◆ **Data**
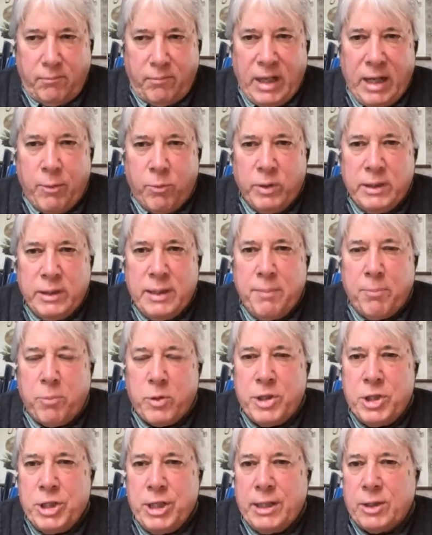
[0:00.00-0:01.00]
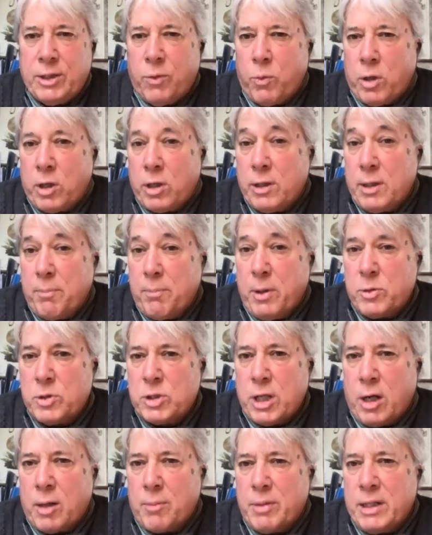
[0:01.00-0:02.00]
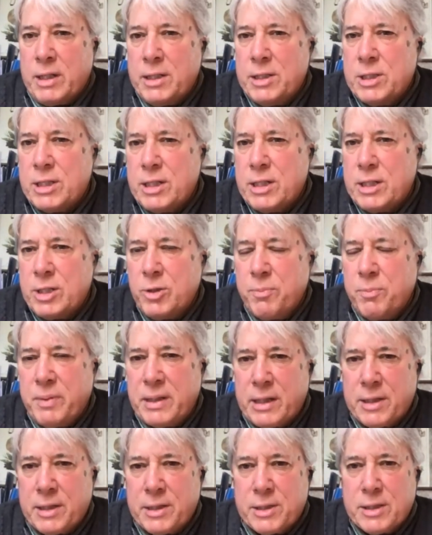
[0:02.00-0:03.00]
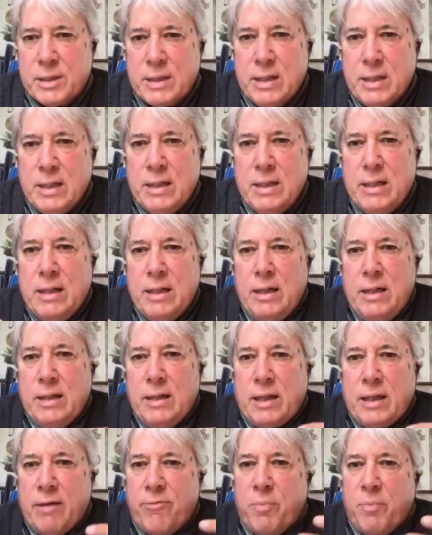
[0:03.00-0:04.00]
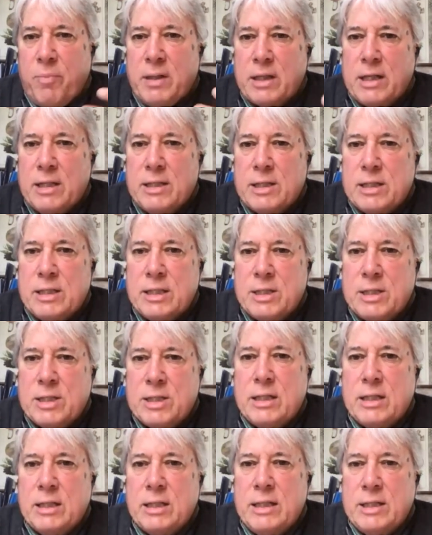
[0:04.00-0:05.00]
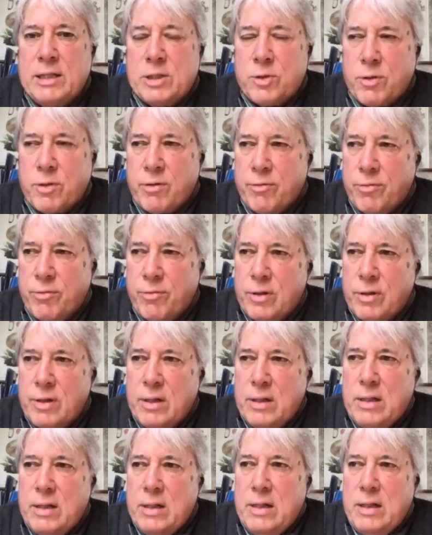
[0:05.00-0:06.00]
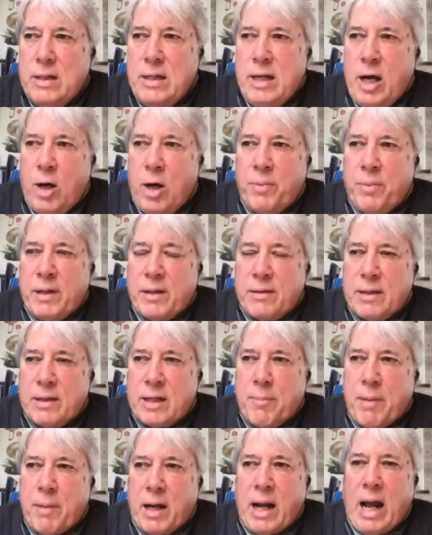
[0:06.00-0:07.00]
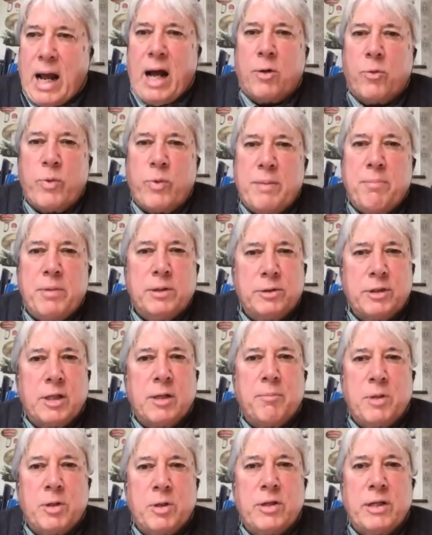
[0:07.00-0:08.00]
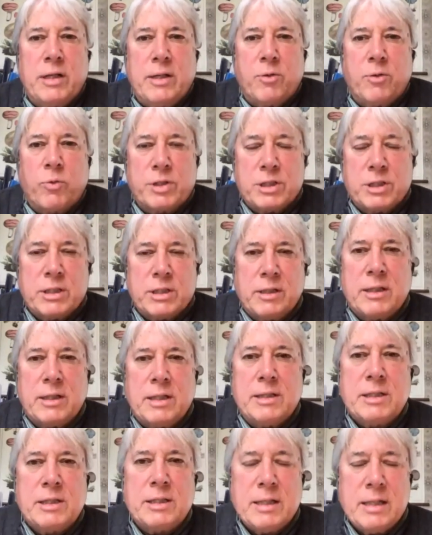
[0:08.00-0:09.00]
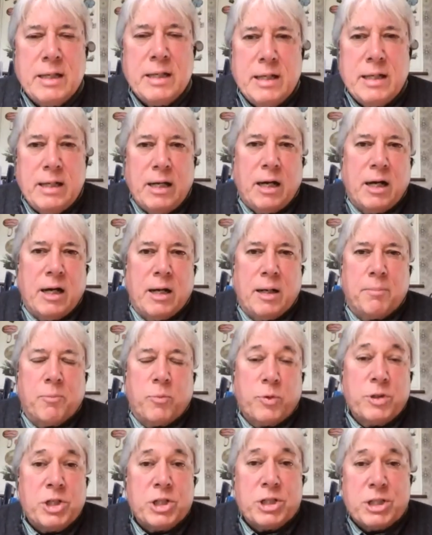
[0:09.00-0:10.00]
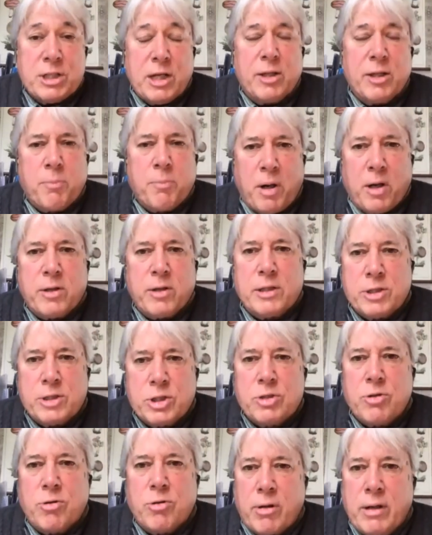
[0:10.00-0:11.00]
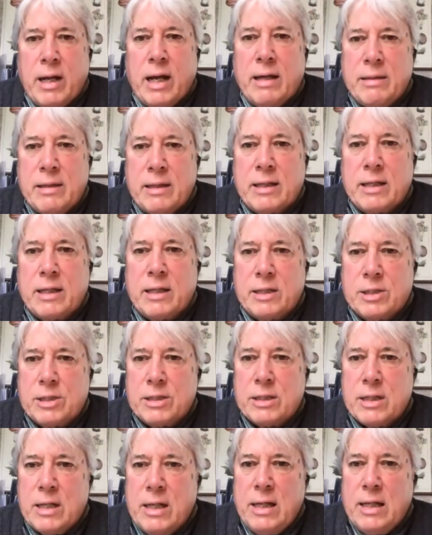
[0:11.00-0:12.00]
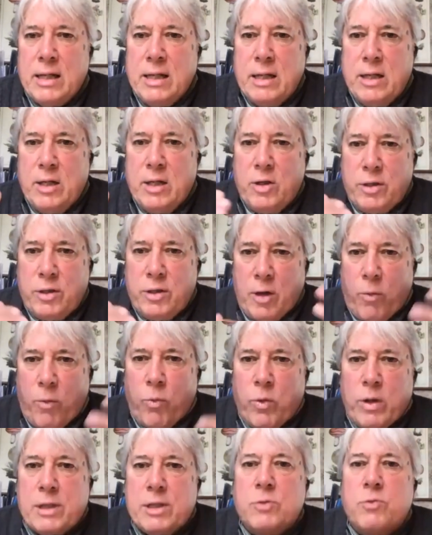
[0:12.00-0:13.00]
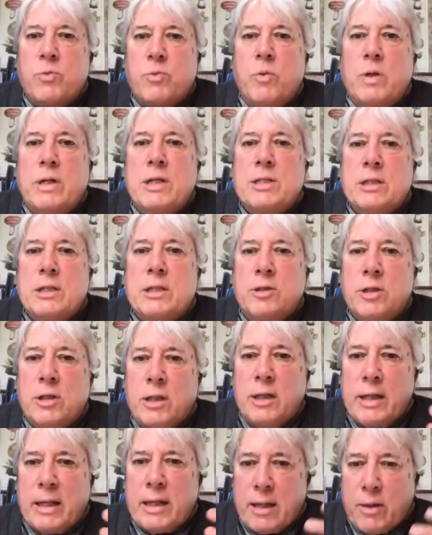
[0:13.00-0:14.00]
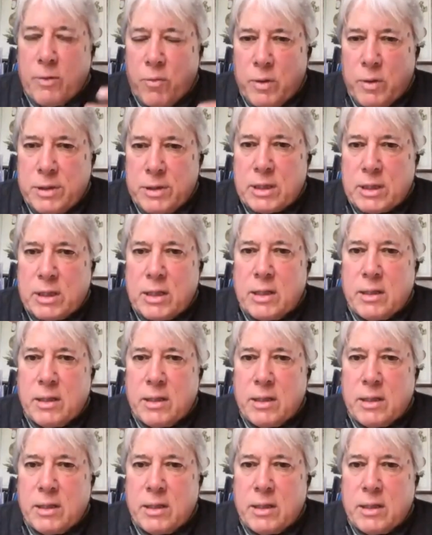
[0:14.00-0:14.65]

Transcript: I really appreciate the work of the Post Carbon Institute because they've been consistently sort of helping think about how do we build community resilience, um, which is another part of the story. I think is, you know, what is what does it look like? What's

◆ **Task to carry out**
Print every entry exactly; omit the pictures.

◆ **Result for this task**
[0:00.00-0:01.00]
[0:01.00-0:02.00]
[0:02.00-0:03.00]
[0:03.00-0:04.00]
[0:04.00-0:05.00]
[0:05.00-0:06.00]
[0:06.00-0:07.00]
[0:07.00-0:08.00]
[0:08.00-0:09.00]
[0:09.00-0:10.00]
[0:10.00-0:11.00]
[0:11.00-0:12.00]
[0:12.00-0:13.00]
[0:13.00-0:14.00]
[0:14.00-0:14.65]

Transcript: I really appreciate the work of the Post Carbon Institute because they've been consistently sort of helping think about how do we build community resilience, um, which is another part of the story. I think is, you know, what is what does it look like? What's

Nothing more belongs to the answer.